Effective uptake of the MNPs(Cy5)RGD 19 and 20 by MDA-MB231 cells was demonstrated by flow cytometry (Figure 4). Already after 4 h of incubation with 1.25 μg/mL of MNPs, more than 99.5% of the cells were positive for Cy5 in all samples tested.

To assess the penetration of MNPs(Cy5)RGD into cells via specific binding to surface receptors, the MNPs were added to pre-chilled cells and incubated for 1 h on ice (4 °C) to suppress the uptake of MNPs via nonspecific endocytosis. After incubation, unbounded nanoparticles were removed, and cells were held at 37 °C for 4 h to complete the endocytosis of MNPs bonded to surface receptors. As a result, it was demonstrated that the percentage of cells containing MNPs(Cy5)RGD 19 and 20 was 29 and 9%, respectively. In the presence of serum, the efficiency of MNPs’ uptake decreased and amounted to 10% of cells for 19 and 2% for 20. The observed effect can be attributed to the formation of a protein corona on the nanoparticles’ surfaces [37,57,58,59]. This can be explained either by the effect of PMIDA on the formation of a protein corona around the particles and increased shielding of the RGD peptide, or by the size effect of MNPs. In the case of PMIDA-stabilised MNP 20, serum proteins were likely to be adsorbed onto the MNP surface and, accordingly, shielded the RGD peptides to a greater extent than in the case of MNP 19. This led to significant reduction of MNPs’ interaction with cell surface receptors. On the other hand, the hydrodynamic size of MNP 20 obtained using PMIDA was smaller (D_h 91 nm and PdI 0.14) than the diameter of MNP 19 obtained using bare MNPs (D_h 144 nm and PdI 0.27). It is possible that cells endocytosed larger MNPs to a greater extent. Thus, in this case, the size effect played a predominant role in the process of MNPs’ uptake by cells.

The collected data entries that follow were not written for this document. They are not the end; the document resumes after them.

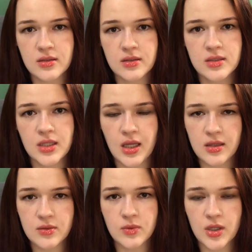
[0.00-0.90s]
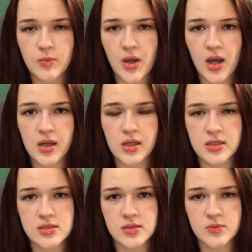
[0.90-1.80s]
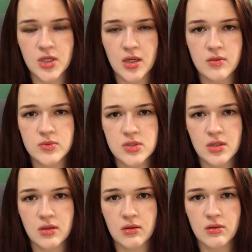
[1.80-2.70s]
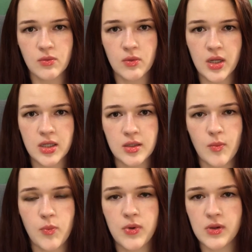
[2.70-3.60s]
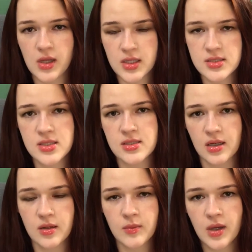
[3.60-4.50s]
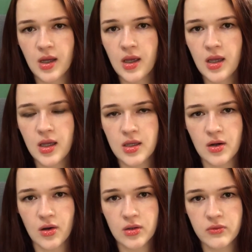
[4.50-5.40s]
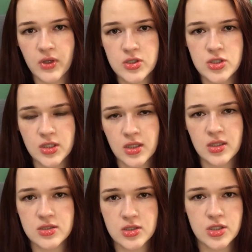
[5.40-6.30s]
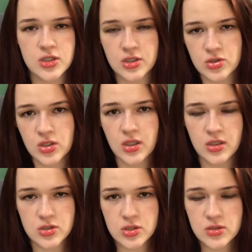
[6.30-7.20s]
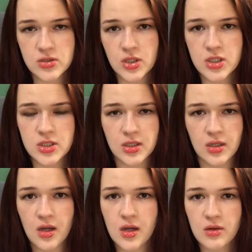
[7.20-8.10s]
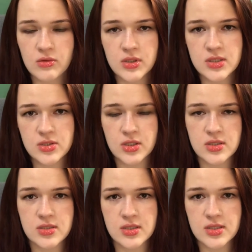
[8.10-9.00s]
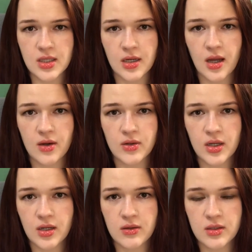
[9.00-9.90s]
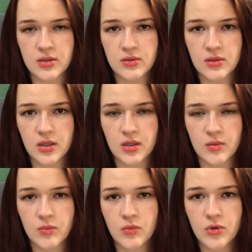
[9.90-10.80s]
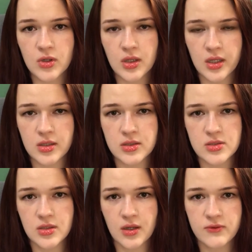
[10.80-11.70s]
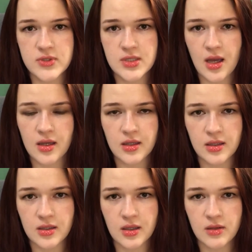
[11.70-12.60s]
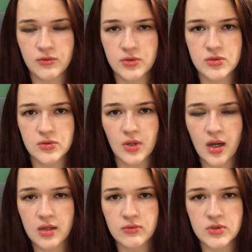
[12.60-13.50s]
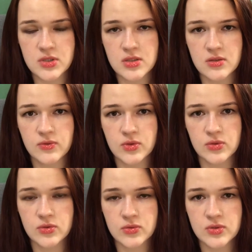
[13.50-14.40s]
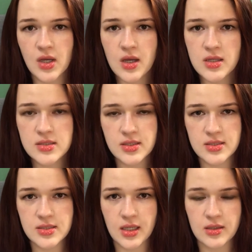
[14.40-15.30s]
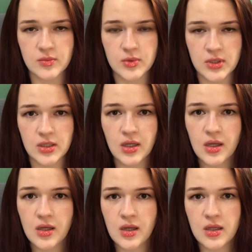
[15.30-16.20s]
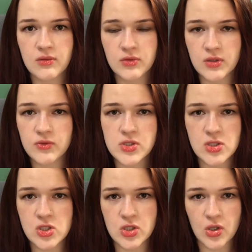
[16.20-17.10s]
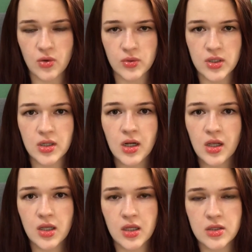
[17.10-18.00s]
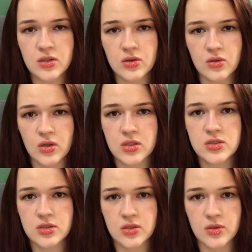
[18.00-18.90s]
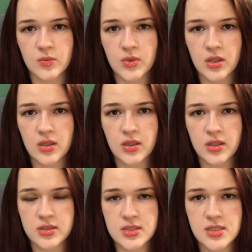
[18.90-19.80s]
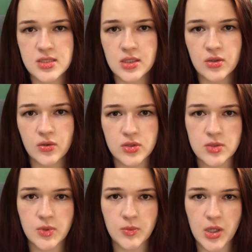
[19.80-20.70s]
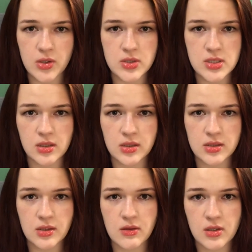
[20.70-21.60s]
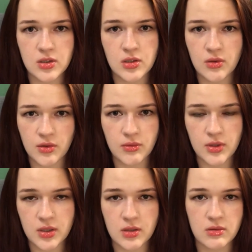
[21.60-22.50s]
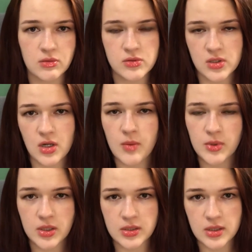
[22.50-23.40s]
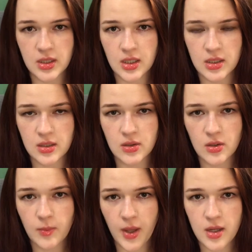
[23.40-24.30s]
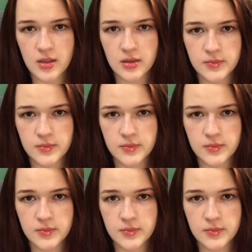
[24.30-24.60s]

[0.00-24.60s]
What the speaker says: gain the weight back, and sometimes the weight plus some. And all of that shrinking and stretching and shrinking and stretching really stresses the skin out, and I think you are more likely to have sagging if you that versus if you lose sustainably. Even if it's slower, in the long term, it's still going to be a better result than yo-yoing and losing rapidly and then gaining it all back.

Penetration of MNPs(Cy5)RGD 19 and 20 into MDA-MB231 and 4T1 cell lines was demonstrated by fluorescence microscopy (Figure 5).

4. Conclusions

As a result, a convenient approach to obtaining SiO₂/PEG-coated MNPs conjugated with the targeting RGD peptide and Cy5 fluorescent label was proposed. The use of PMIDA-stabilised MNPs can make it possible to obtain MNPs with better hydrodynamic characteristics and with a higher peptide content, in comparison with non-stabilised MNPs. Using MDA-MB231 cells as an example, the ability of the MNPs(Cy5)RGD to internalise the cells was demonstrated. The cellular uptake was more efficient for nanoconjugates obtained without PMIDA. Nevertheless, the MNP accumulation in cells occurred mainly due to nonspecific endocytosis. The formation of a protein corona around the MNPs(Cy5)RGD reduced the efficiency of their cellular uptake. The data obtained can be used in the development of nanomaterials for diagnostics and targeted therapy of oncological diseases, as well as for labelling and visualisation of tumour cells.